- [DATA SHOWN]

================================

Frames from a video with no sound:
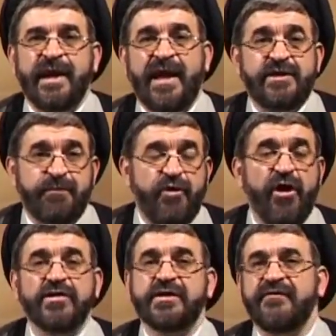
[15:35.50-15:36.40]
And the
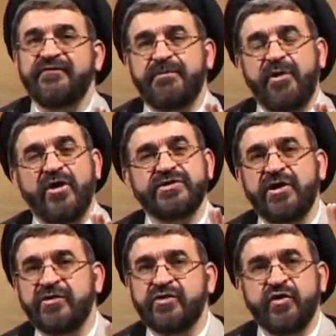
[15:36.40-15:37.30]
parts of the body
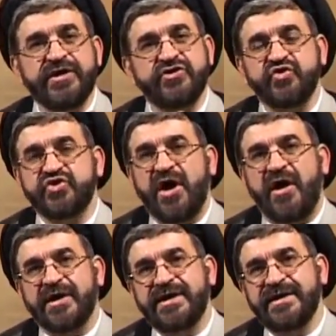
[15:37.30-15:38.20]
are going to talk.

================================

- [PROBLEM REQUIREMENTS] Quote the records in full and exactly; skip any image.

- [EXERCISE OUTPUT]
Frames from a video with no sound:
[15:35.50-15:36.40]
And the
[15:36.40-15:37.30]
parts of the body
[15:37.30-15:38.20]
are going to talk.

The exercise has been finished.